20 Ağustos 2009 Perşembe

Osmanlı’da ve Sarayda Ramazanlar

.
Mehtap YILDIRIM

Biz o devirlerde hayatta olmadığımız için, hep içimizde bir özlemdir Osmanlı Medeniyeti… İnsanlığın hâlâ hasretini çektiği, temelinde insan hak ve özgürlüklerine saygı, hoşgörü, adâlet barındıran yüksek erdemlerle dolu bir medeniyettir Osmanlı. Hangimiz hayalî de olsa şair Nedim’in “Bir sefa bahşedelim gel şu dil-i nâşada/ Gidelim serv-i revanım yürü sa’d abad’a/ İşte üç çifte kayık iskele amade/ Gidelim serv-i revanım yürü sa’d abad’a” dizelerinde kendini zamanın işlemeli kıyafetleri içerisinde bir kayıkta bulmadı ki. Osmanlı İmparatorluğu her şeyiyle ayrı bir araştırma konusu, ancak biz sadece Osmanlı’da Ramazan kültürünü araştırıp inceledik ve sizinle paylaşalım istedik. Hep birlikte Osmanlı’daki Ramazanlara bir yolculuk yaparken, kimimiz kendini sarayda incili kaftanlar içerisinde padişahın onur konuğu olarak iftar sofrasındaki yerini almış olarak hayâl edebilir. Kimimizde, kendisini gösterişli kıyafetler içerisinde haremde ud çalarken hayâl edebilir.

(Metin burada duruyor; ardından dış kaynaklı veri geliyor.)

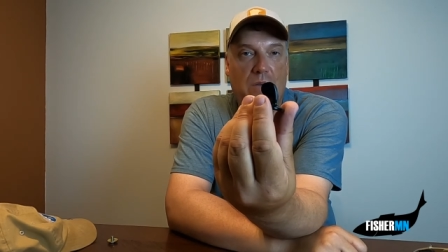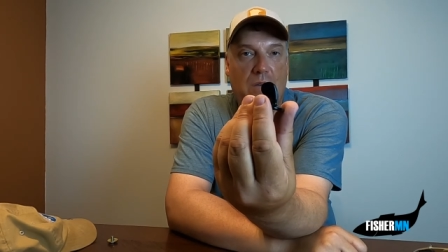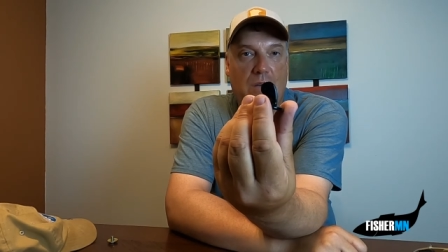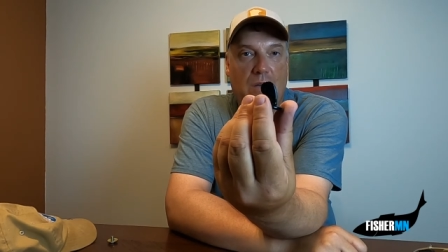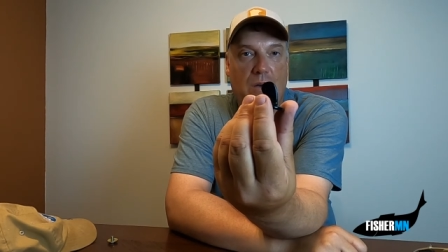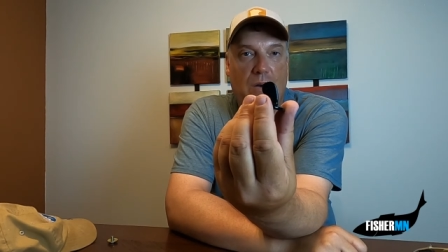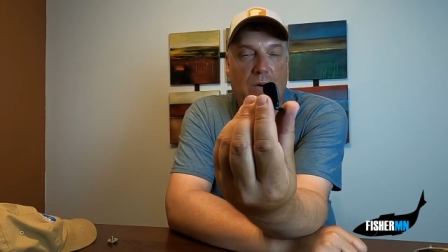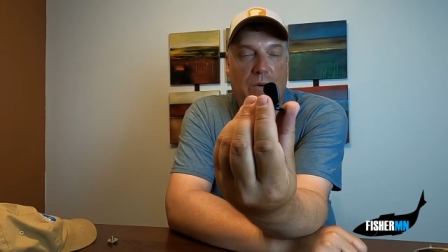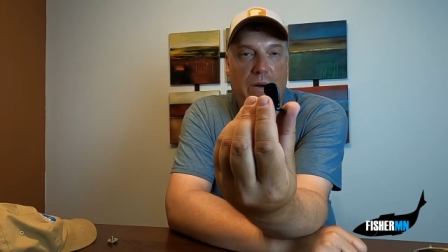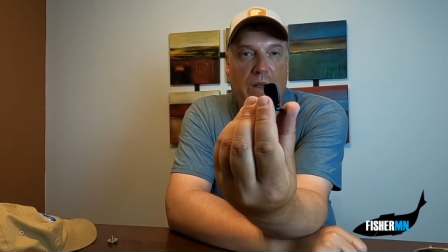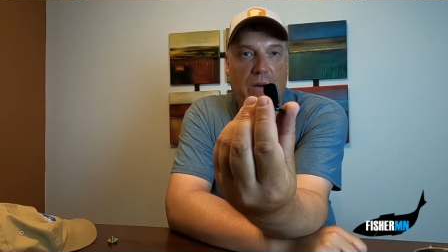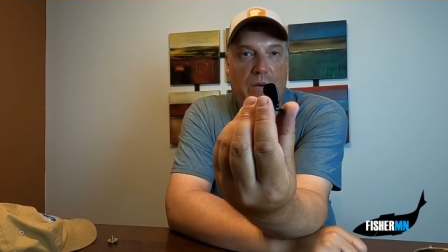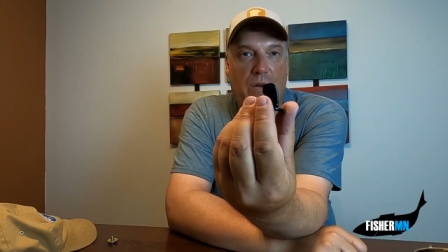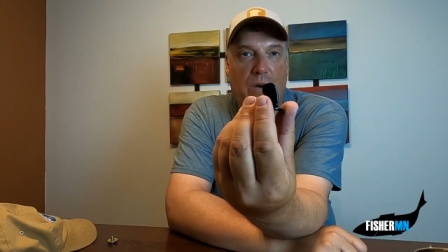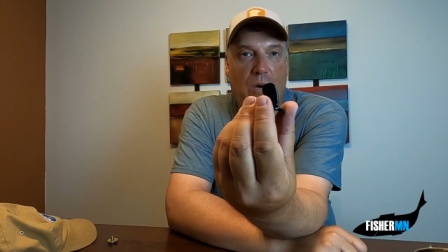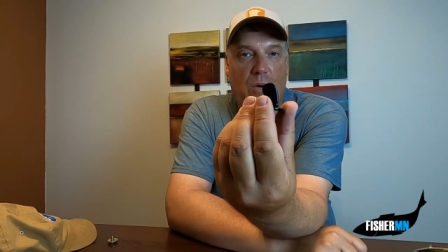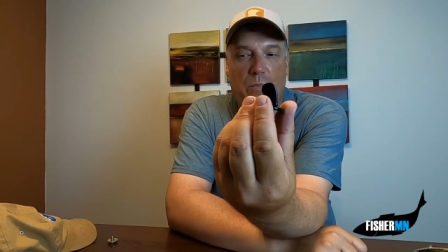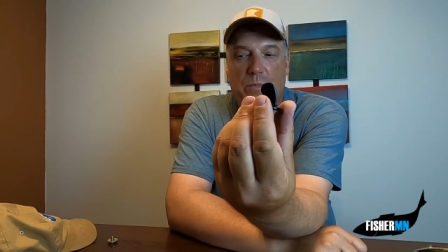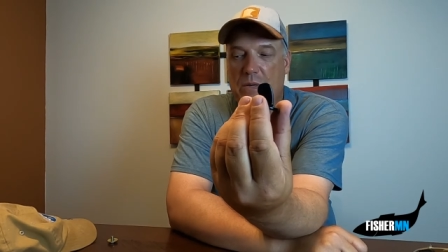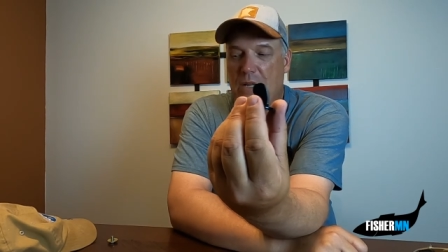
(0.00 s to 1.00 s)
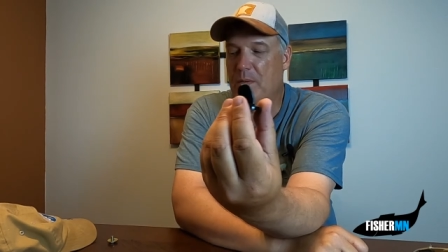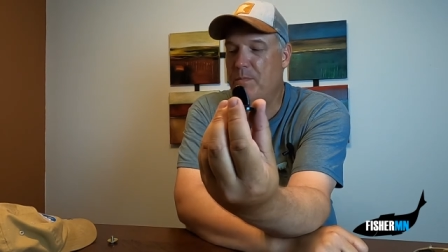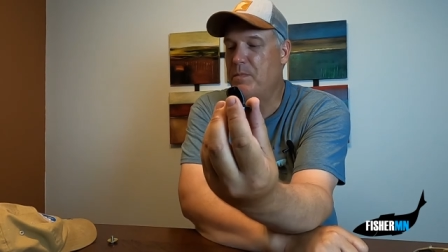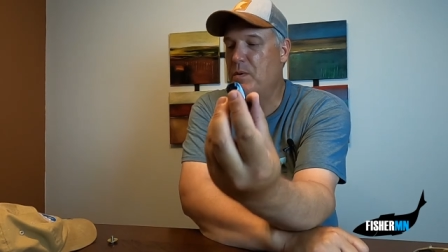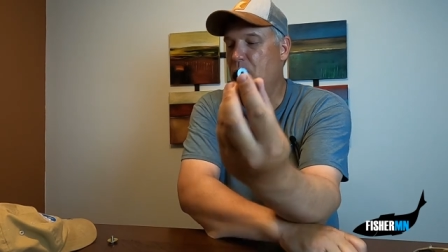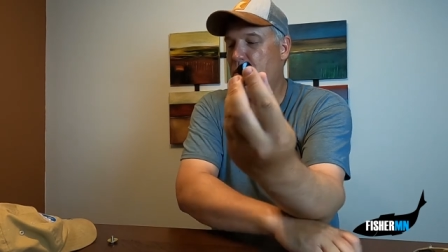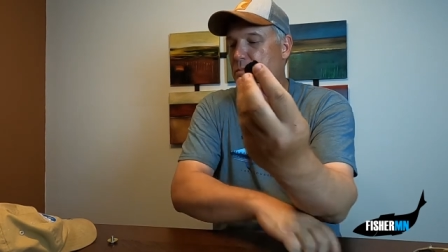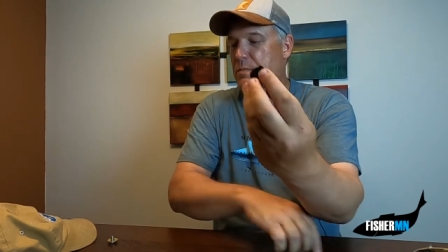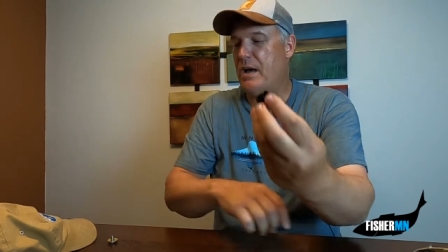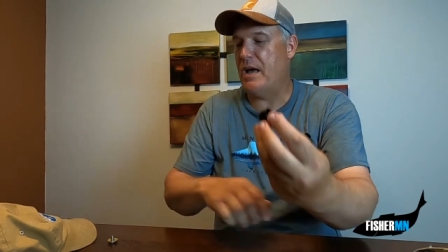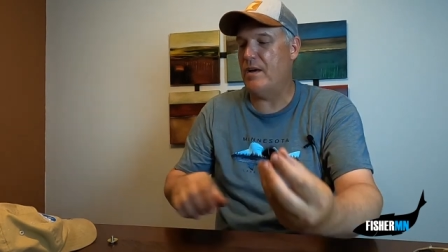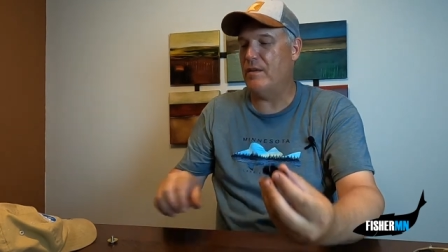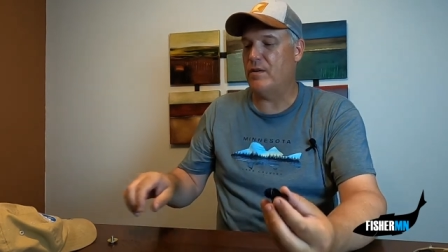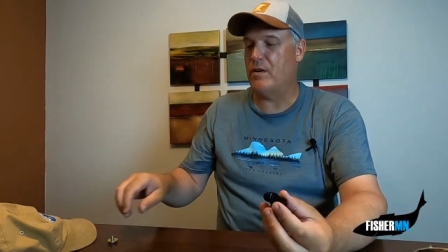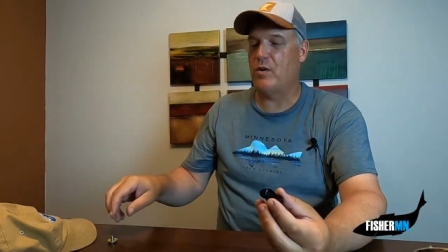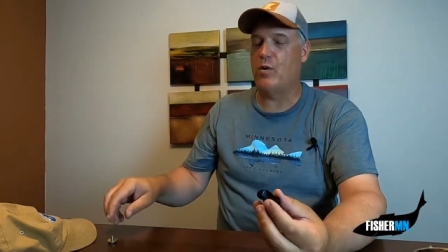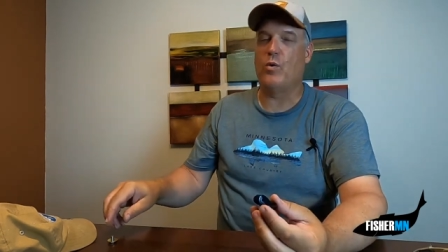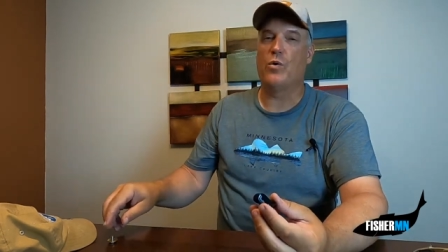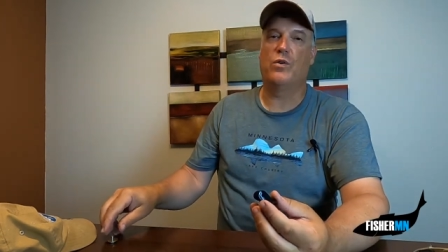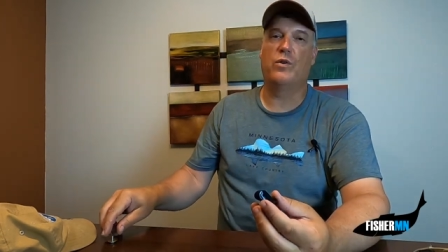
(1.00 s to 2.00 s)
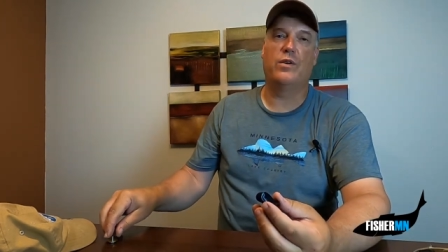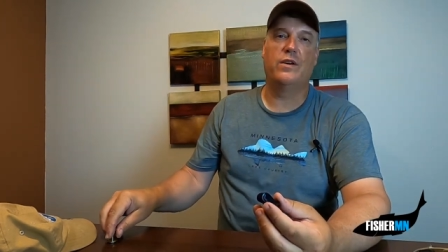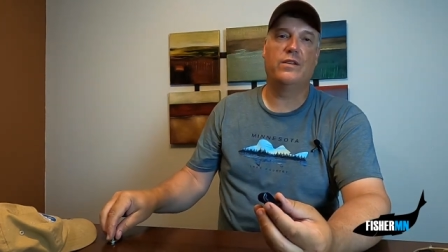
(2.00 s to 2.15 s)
you can go down to Home Depot and buy a quarter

Osmanlılar zamanında Ramazan ayının gelmesiyle hânelere ve gönüllere bir şenlik doğardı. Hanımlar bütün hünerlerini ortaya döker, birbirinden leziz ve Ramazana özel lezzetlerle sofraları donatırlardı. Anne ve babalar Ramazanın tatlı telaşı içindeyken, çocuklar da unutulmazdı. Ailenin yaşlı fertleri çocuklara masallar anlatır, bilmeceler sorar, onları hem eğitir, hem de eğlendirirlerdi. Evlenme çağındaki kızlar ise; büyüklere hürmette kusur etmemek, sofra adabı, oturuş ve kalkışlarıyla büyükler tarafından bir değerlendirmeye tâbi tutulurlardı. Ramazan boyunca devletin önde gelenleri ve varlıklı kişilerin konaklarında büyük iftar sofraları kurulurdu. İftarların en görkemlilerinin yaşandığı sarayda sofraya büyük siniler dizilir, saraylılar sofranın çevresine sıralanıp iftar açarlardı. Sofranın muazzam görüntüsü nefis yemek kokularıyla birleşince, insanda bir imrenme duygusu meydana getirirdi. Top atılır atılmaz da duâlar yapılır ve yemeklere hücum edilirdi. İftariyeliklerle başlayan iftar yemeğine hep birlikte kılınan akşam namazıyla ara verilirdi. Namazdan sonra iftar sofralarında değişmez ilk yemek; et veya tavuk suyuyla hazırlanan düğün, mercimek, yoğurt, pirinç çorbalarıydı. Ramazanın vazgeçilmez yemeği pastırmalı yumurta ise sahanlar içinde yanında mutlaka Ramazan pidesiyle sunulurdu. Daha sonraki yemekler etinden sebzesine, pilavından böreğine ev sahibinin gücüne göre yapılan lezzetlerdi. Kuru meyvelerden yapılan hoşaflar, 60-70 kat yufkadan oluşan baklava, kazandibi, kabak tatlısı, keşkül ve Ramazana has bir tatlı olarak bilinen gül kokulu güllaç ise iftar sofralarının vazgeçilmez tatlılarıydı.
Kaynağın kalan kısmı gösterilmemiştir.